In the mid-90s, Glaxo conducted clinical trials on the antidepressant Paxil in the United States, Europe, and South America. Paxil is a member of a class of drugs called selective serotonin re-uptake inhibitors. The class includes Zoloft, Prozac, and Lexapro. In the United Kingdom, Paxil is sold as Seroxat. The clinical trials showed that the drug had no beneficial effect on adolescents; some of the trials indicated that the placebo was more effective than the drug itself. But Glaxo neglected to share this information with consumers; annual sales of the drug had reached $5 billion in 2003. In an internal document obtained by the Canadian Medical Association Journal, the company emphasized how important it was to “effectively manage the dissemination of these data in order to minimize any potential negative commercial impact.” The memo went on to warn that “it would be commercially unacceptable to include a statement that efficacy had not been demonstrated.” After the document was released a Glaxo spokesperson said that the “memo draws an inappropriate conclusion and is not consistent with the facts.”

"Smoke and Mirrors"

It may be just a coincidence, but as controversy swirls around new drugs, and as the F.D.A. continues to slap medicines with new warning labels—especially the black-box warnings that indicate the most serious potential reactions—most of the problematic drugs have all undergone testing outside the United States. Clinical-trial representatives working for GlaxoSmithKline went to Iaşi, Romania, to test Avandia, a diabetes drug, on the local population. Glaxo representatives also showed up in other cities in Romania—Bucureşti, Cluj-Napoca, Craiova, and Timişoara—as well as multiple cities in Latvia, Ukraine, Slovakia, the Russian Federation, Poland, Hungary, Lithuania, Estonia, the Czech Republic, Bulgaria, Croatia, Greece, Belgium, the Netherlands, Germany, France, and the United Kingdom. That was for the largest of the Avandia clinical trials. But there have been scores of others, all seeking to prove that the drug is safe and effective. Some took place before the drug was approved by the F.D.A. Others were “post-marketing” studies, done after the fact, as the company cast about for ways to come up with more positive results so it could expand Avandia’s use for other treatments. Based on the initial evaluations, Avandia was expected to—and did—become another Glaxo multi-billion-dollar best-seller.

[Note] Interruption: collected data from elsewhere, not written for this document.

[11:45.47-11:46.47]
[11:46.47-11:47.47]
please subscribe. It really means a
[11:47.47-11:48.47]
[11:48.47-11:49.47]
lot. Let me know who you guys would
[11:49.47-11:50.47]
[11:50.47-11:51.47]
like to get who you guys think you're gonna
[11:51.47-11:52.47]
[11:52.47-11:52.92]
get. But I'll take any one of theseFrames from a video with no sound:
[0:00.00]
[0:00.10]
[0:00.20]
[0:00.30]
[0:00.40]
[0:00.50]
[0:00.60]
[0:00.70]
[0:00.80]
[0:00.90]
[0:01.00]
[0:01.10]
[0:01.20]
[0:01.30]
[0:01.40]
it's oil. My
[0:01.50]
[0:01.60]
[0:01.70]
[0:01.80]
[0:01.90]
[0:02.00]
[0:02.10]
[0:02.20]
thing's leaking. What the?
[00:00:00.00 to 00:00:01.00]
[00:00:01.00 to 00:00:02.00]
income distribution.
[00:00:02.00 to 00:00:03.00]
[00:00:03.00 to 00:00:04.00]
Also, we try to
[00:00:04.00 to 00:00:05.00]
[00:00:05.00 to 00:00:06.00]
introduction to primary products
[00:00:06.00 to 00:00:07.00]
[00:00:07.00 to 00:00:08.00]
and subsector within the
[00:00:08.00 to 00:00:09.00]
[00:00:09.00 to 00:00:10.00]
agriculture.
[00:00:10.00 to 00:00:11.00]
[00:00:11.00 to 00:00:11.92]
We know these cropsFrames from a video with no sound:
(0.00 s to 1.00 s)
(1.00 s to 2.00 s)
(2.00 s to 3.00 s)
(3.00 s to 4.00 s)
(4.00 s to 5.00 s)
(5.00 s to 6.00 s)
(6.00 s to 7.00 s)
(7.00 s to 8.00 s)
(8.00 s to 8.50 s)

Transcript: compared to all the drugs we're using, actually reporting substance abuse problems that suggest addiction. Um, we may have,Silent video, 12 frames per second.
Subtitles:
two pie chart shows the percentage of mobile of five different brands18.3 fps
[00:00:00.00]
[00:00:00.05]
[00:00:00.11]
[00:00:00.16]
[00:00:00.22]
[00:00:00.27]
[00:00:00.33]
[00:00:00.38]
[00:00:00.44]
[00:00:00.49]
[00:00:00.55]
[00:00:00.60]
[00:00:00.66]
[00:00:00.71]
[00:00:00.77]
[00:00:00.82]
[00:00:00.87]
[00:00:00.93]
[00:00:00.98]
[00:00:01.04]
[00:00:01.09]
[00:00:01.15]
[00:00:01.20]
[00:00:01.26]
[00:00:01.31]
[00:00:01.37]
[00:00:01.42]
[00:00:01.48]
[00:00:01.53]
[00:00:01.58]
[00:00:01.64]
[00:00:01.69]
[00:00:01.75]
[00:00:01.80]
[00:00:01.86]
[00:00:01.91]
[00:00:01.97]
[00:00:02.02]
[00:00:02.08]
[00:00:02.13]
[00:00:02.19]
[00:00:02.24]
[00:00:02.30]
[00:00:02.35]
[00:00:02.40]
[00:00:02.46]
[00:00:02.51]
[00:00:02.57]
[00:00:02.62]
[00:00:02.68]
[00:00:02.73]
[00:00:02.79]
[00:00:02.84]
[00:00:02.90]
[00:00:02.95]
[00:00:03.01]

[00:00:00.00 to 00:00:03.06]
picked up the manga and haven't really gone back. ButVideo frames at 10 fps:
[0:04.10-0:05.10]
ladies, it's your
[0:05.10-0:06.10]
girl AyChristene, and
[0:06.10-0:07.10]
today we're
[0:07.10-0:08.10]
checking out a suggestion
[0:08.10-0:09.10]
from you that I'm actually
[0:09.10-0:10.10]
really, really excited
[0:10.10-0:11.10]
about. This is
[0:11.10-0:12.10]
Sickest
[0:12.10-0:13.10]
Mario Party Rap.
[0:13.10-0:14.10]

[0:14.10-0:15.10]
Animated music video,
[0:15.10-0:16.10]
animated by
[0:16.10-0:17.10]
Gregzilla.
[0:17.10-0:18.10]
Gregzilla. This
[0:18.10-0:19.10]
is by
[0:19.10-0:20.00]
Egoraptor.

While sales soared, so, too, did reports of adverse reactions—everything from macular edema to liver injury, from bone fractures to congestive heart failure. In 2009 the Institute for Safe Medication Practices, a Pennsylvania-based nonprofit group that monitors the prescription-drug field, linked the deaths of 1,354 people to Avandia, based on reports filed with the F.D.A. Studies also concluded that people taking the drug had an increased risk of developing heart disease, one of the very conditions that doctors treating diabetics hope to forestall. The risk was so high that worried doctors inside and outside the F.D.A. sought to have the drug removed from the market, an incredibly difficult task no matter how problematic the medicine. As always, the F.D.A. was late to the party. In 2008 the American Diabetes Association and the European Association for the Study of Diabetes had warned against using Avandia. The Saudi Arabian drug-regulatory agency yanked it from the market, and the Indian government asked Glaxo to halt 19 of its Avandia trials in that country. In September 2010 the European Medicines Agency pulled Avandia from the shelves all across Europe. The F.D.A. still could not bring itself to take decisive action. This even though the F.D.A. knew that Glaxo had withheld critical safety information concerning the increased risk of heart attacks, and the F.D.A. itself had estimated that the drug had caused more than 83,000 heart attacks between 1999 and 2007. The agency settled for imposing new restrictions on the availability of the drug in the United States. Glaxo released a statement saying that it “continues to believe that Avandia is an important treatment for patients with type 2 diabetes,” but that it would “voluntarily cease promotion of Avandia in all the countries in which it operates.”